徐王妃熬过了冬至,却在第二天辰时仙去了,王府的管家老早就準备好了徐王妃的生后物。景王爷只来西苑看了一眼,便吩咐给管家全权料理后事了。
这些年,景王爷对这位徐王妃一直心有芥蒂,虽然两家是早就定下的姻亲,但禁不住心中真爱天天在耳边吹风。时不时就说自己出身低微比不得徐氏,又说自己未有背景恐不能掌管王府等等,明里暗里的挤兑人。这次徐王妃仙去,他没用一丝伤心,反而觉得内心清静。
不过,王妃仙逝,该有的礼仪是不能少的,这关系到王府的脸面。不管里面是否有一丝真情在,该走的流程是不能省的。一些亲朋幕僚都是要来祭奠上香的,待衆人走后,景王爷留下了姒君言,要商议宇文缚的抚养问题。毕竟宇文缚还未满十六,亲生母亲走了,按理说是要交给东苑的郑王妃抚养的。
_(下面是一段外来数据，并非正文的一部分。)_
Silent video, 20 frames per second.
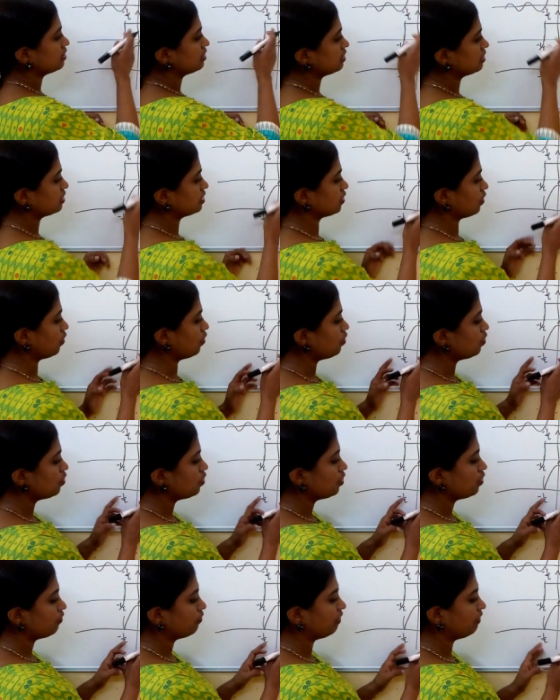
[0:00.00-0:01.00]
So
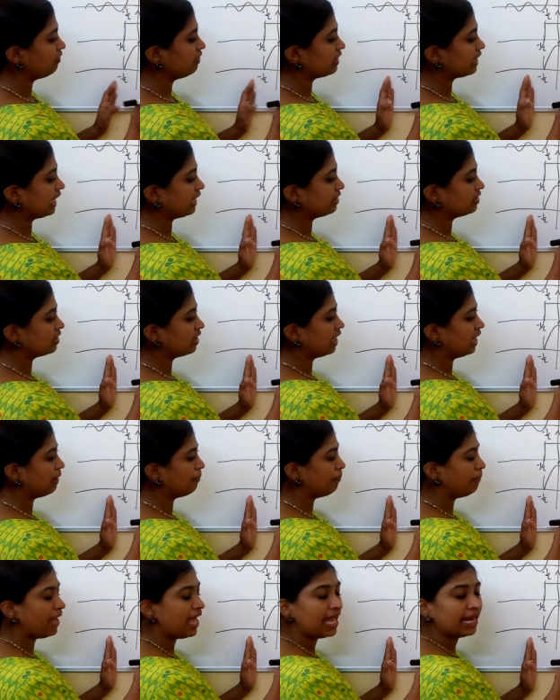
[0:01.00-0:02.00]
we will get a
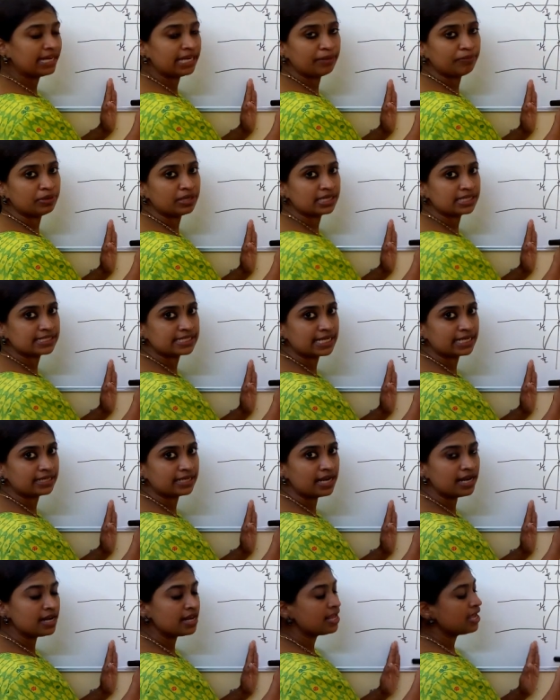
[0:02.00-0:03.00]
band limited
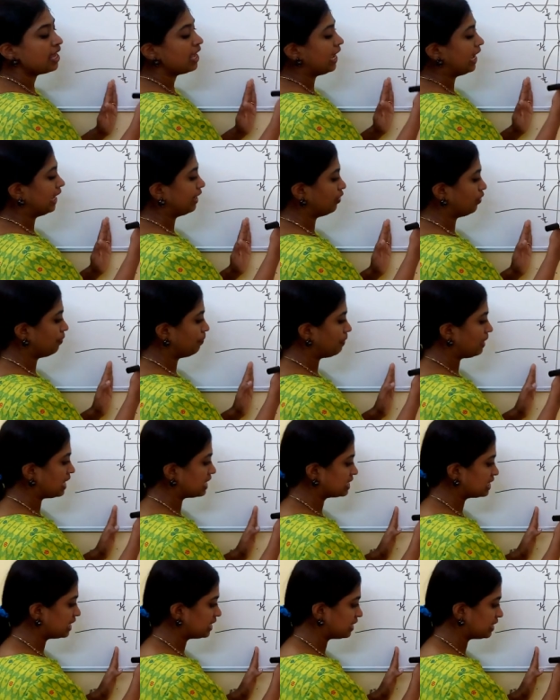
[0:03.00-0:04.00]
signal, and on
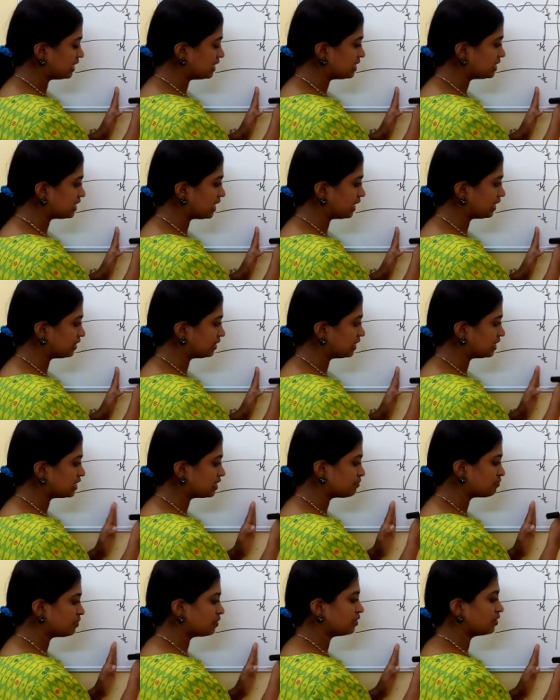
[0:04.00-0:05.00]
passing this
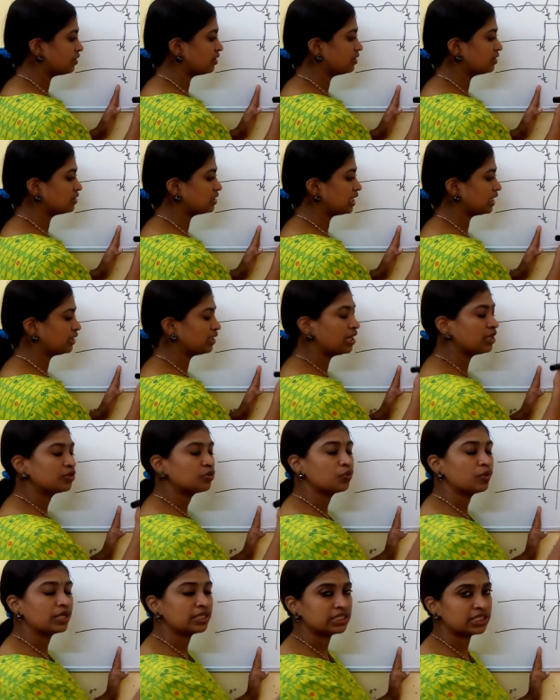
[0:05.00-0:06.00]
signal
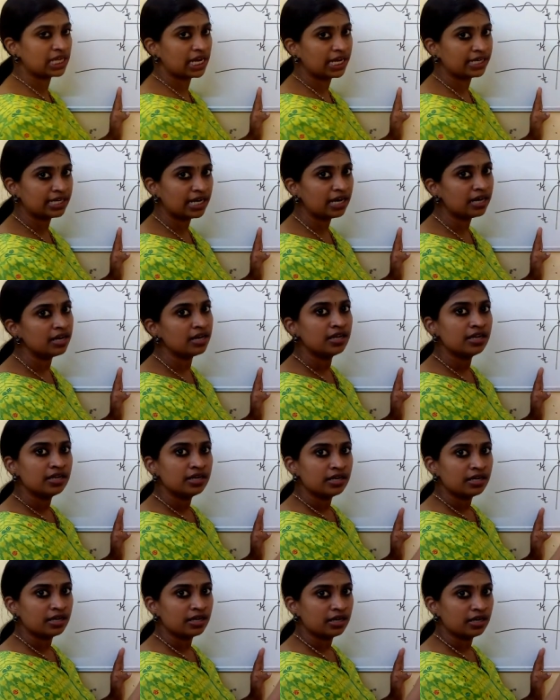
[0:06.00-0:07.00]
through a channel
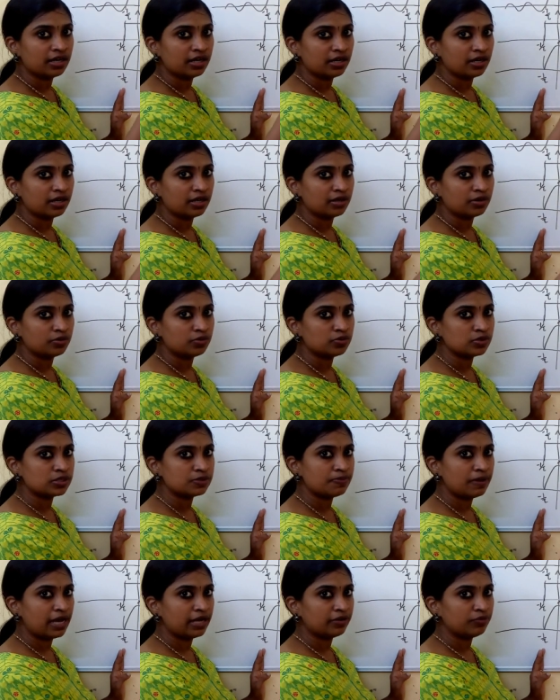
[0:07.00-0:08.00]
whose
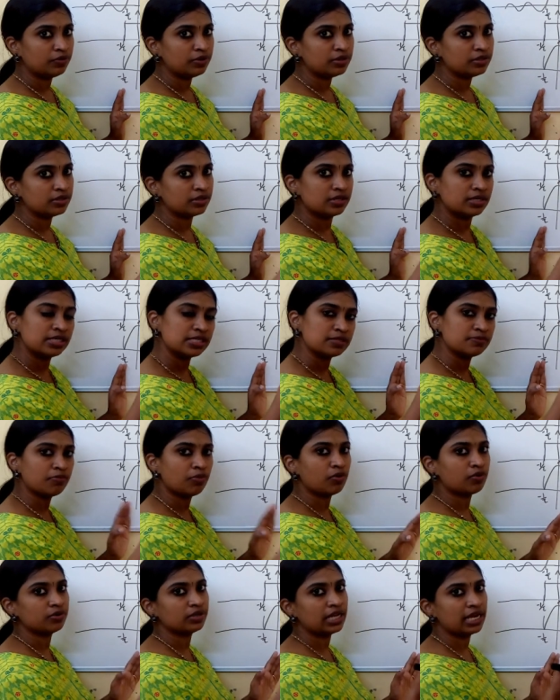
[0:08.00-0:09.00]
bandwidth is
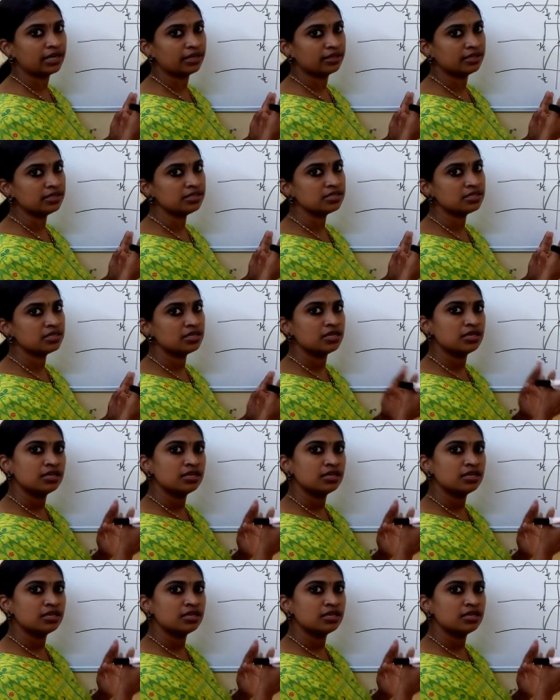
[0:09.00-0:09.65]
more than this,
但郑王妃一直推脱身子不爽利,加上还有个更小的宇文玺要操心,她只说无法周全怕落人话柄。
“怀义,我这顽劣的三子,你看如何要安顿?”景王爷向来说话直白开门见山。
“王爷,怀义想,三公子虽未满十六,但也不差这四年了,既郑王妃有心无力,干脆还是让他住在西苑,多安排几个可靠的丫鬟下人照顾着就是了。王爷对外就说,三公子思念母亲,不舍离开,也是成全他一片孝心。王爷意下如何?”
“怀义说的有些道理,容本王想想···”景王爷点点头,沉思的一会儿“嗯,就这麽办吧,我让管家再安排几个做事牢靠的过去西苑。怀义,你平日和西苑也走得近,多帮我看顾着这顽劣吧。”
“是,王爷英明。”
景王爷虽说不喜徐王妃母子,但是儿子毕竟是流着自己的血的,虎毒不食子,对于姒君言经常接济他们母子,他向来都是睁一只眼闭一只眼的。
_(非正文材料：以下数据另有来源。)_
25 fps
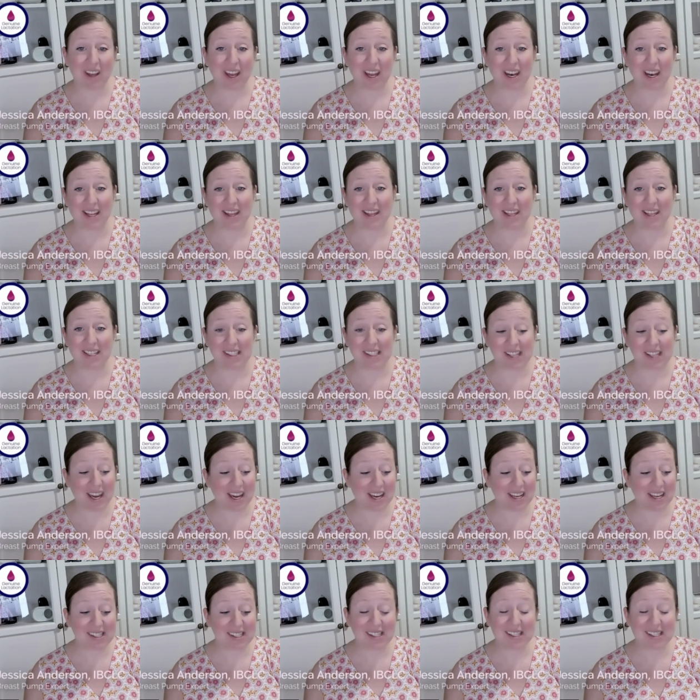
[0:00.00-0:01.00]
And in this
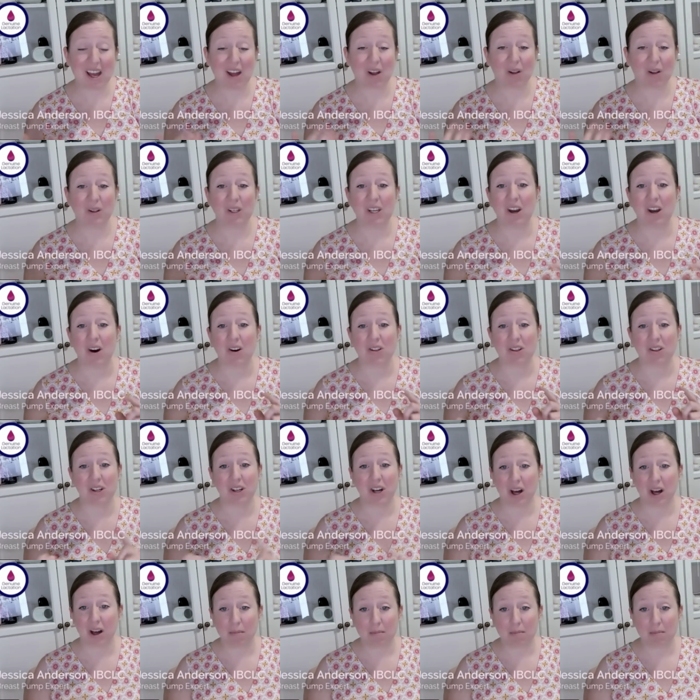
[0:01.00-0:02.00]
case, not only are the
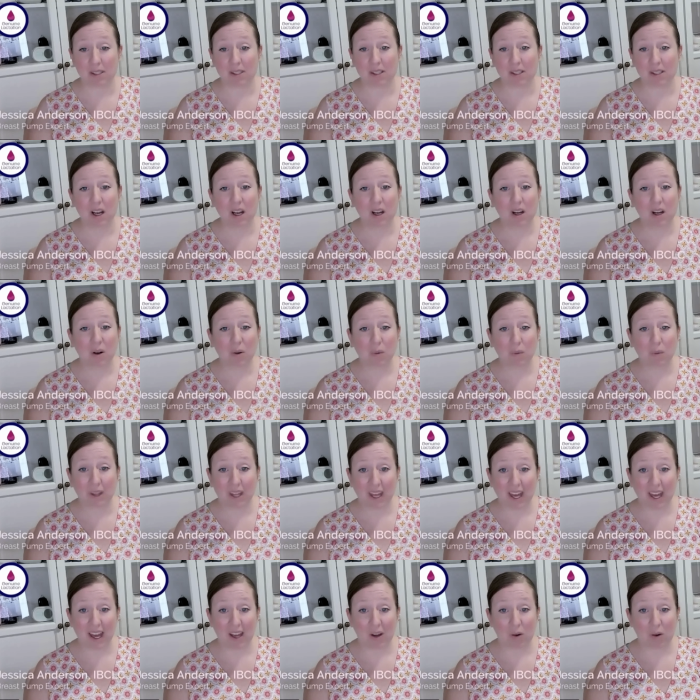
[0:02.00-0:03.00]
cups really
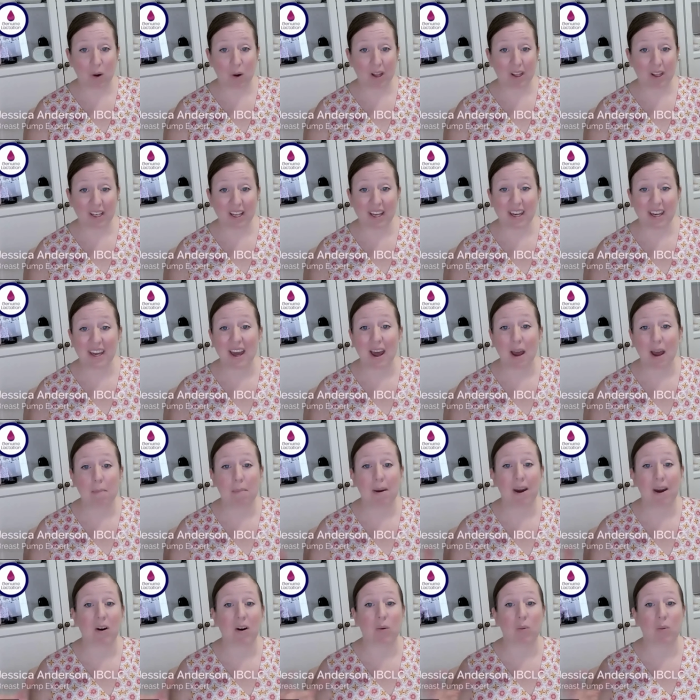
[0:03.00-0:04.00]
high quality and
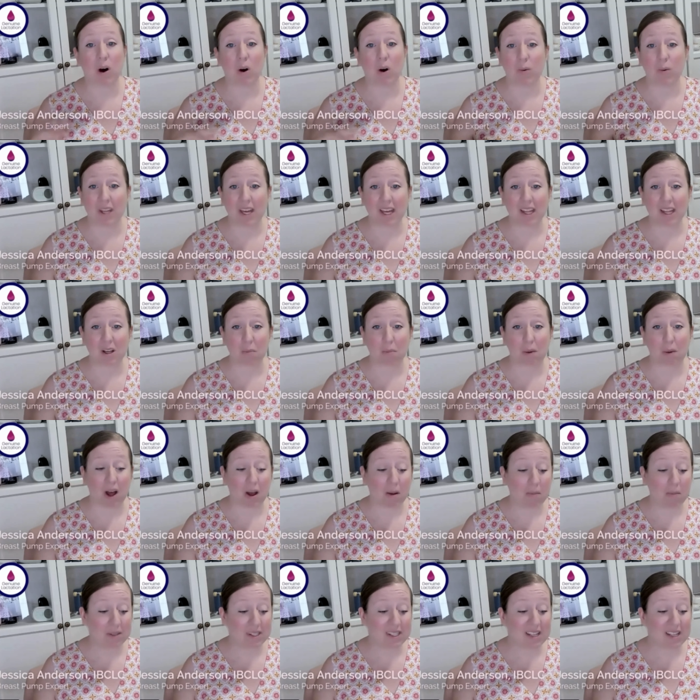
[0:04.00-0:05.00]
pair well with other
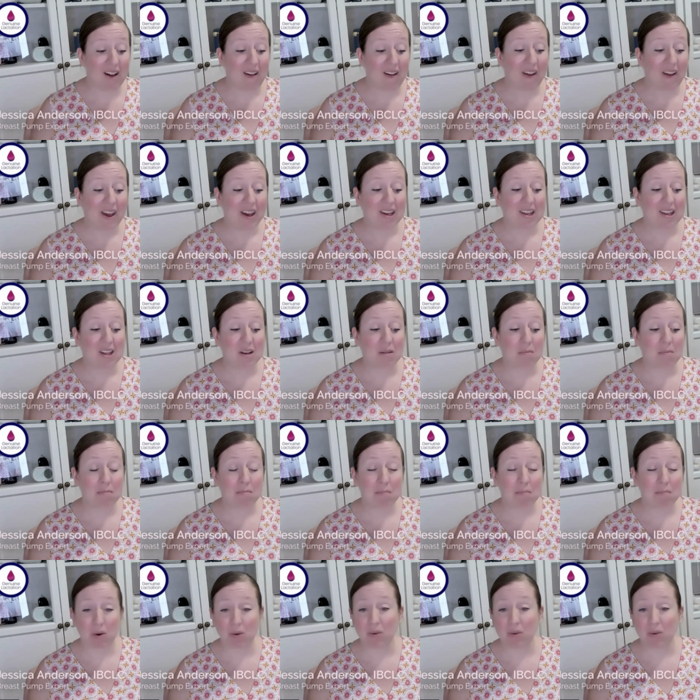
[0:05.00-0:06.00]
pumps, the
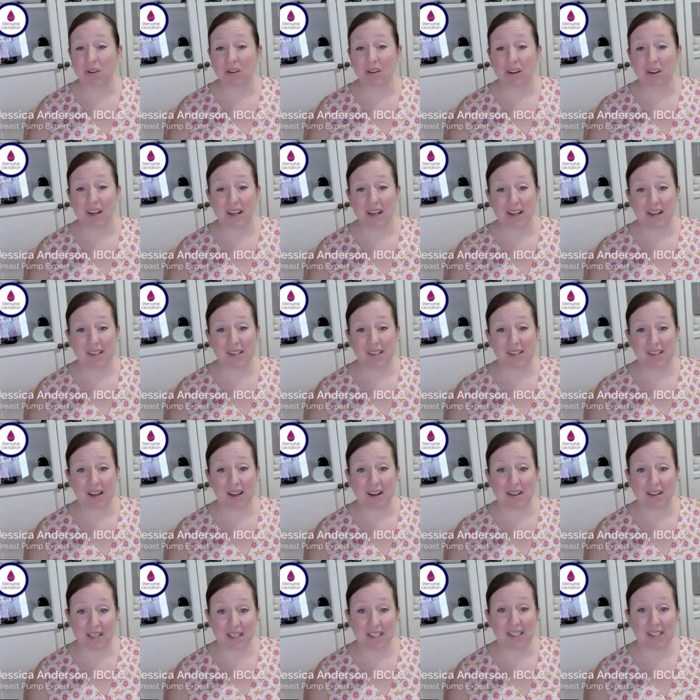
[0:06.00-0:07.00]
motor is
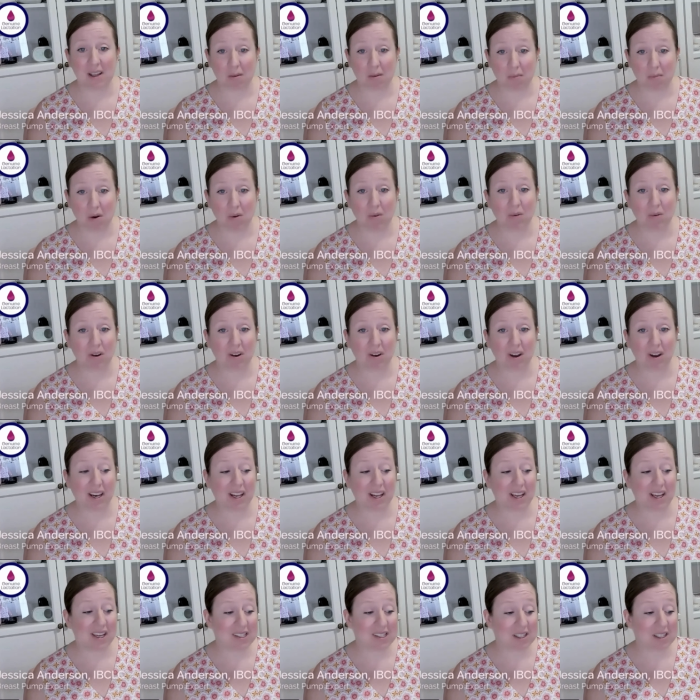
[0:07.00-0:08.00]
a decent motor and
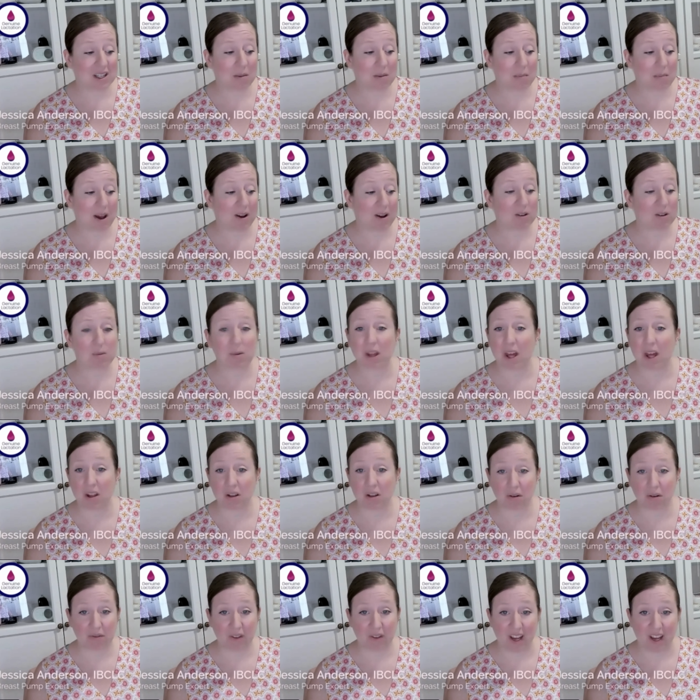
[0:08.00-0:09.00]
easily pairs with
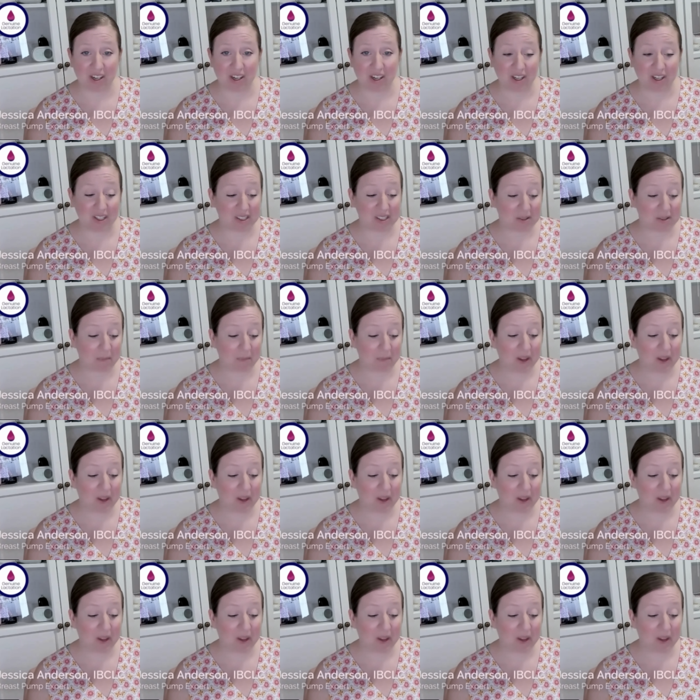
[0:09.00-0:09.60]
other flanges.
宇文缚知道照顾消息后,并不觉得意外,反而觉得意料之中,他知道先生是不会害他的。只是今后,母妃不在了,他只剩下自己孤零零的一个人在这王府生存下去,只有变强,才能不被欺淩,才能保护想要保护的人,但在变强之前,唯有忍,才能先活下来。
徐王妃的头七过后,王府又恢複了原本的奢靡模样,所有祭奠用的全部拆除了,就好像从未发生过一样,唯有皑皑白雪,像是还有记忆。
王府大公子,今日一早便约了狐朋狗友游湖。原本冬日的湖是没什麽可游的,但他们几个纨绔,哪里是游湖,分明是在湖上的画舫胡来。跟宇文祐走的近的几个都是来巴结他的,每每有机会就变着法的带他享乐,以此讨好。
画舫比一般的大一些,有上下两层,里面都有供暖。宇文祐靠在榻上,几个纨绔围坐四周一杯接一杯的杯劝酒,几个姿势妙曼的舞姬正在起舞,丝竹之声不绝于耳。
“大公子,再多喝几杯,这是家父从廊州带回的酒,名叫芙蓉醉,入口甘甜清香扑鼻,就如同美人一般让人陶醉,家父都不舍得喝,今日我特意带了两坛出来孝敬大公子。”这说话是福京吏部侍郎的二儿子张焱,他从来都是那个最会玩乐的。
“好,好啊,还是你小子懂事。”宇文祐兴致高涨,被一通马屁拍的很舒服“你今日唤我,不是说有新奇的玩意吗?”
“哎,大公子莫急,这最好的东西都是留到最后享用的。来人,带上来!”张焱说完,沖外面喊了声。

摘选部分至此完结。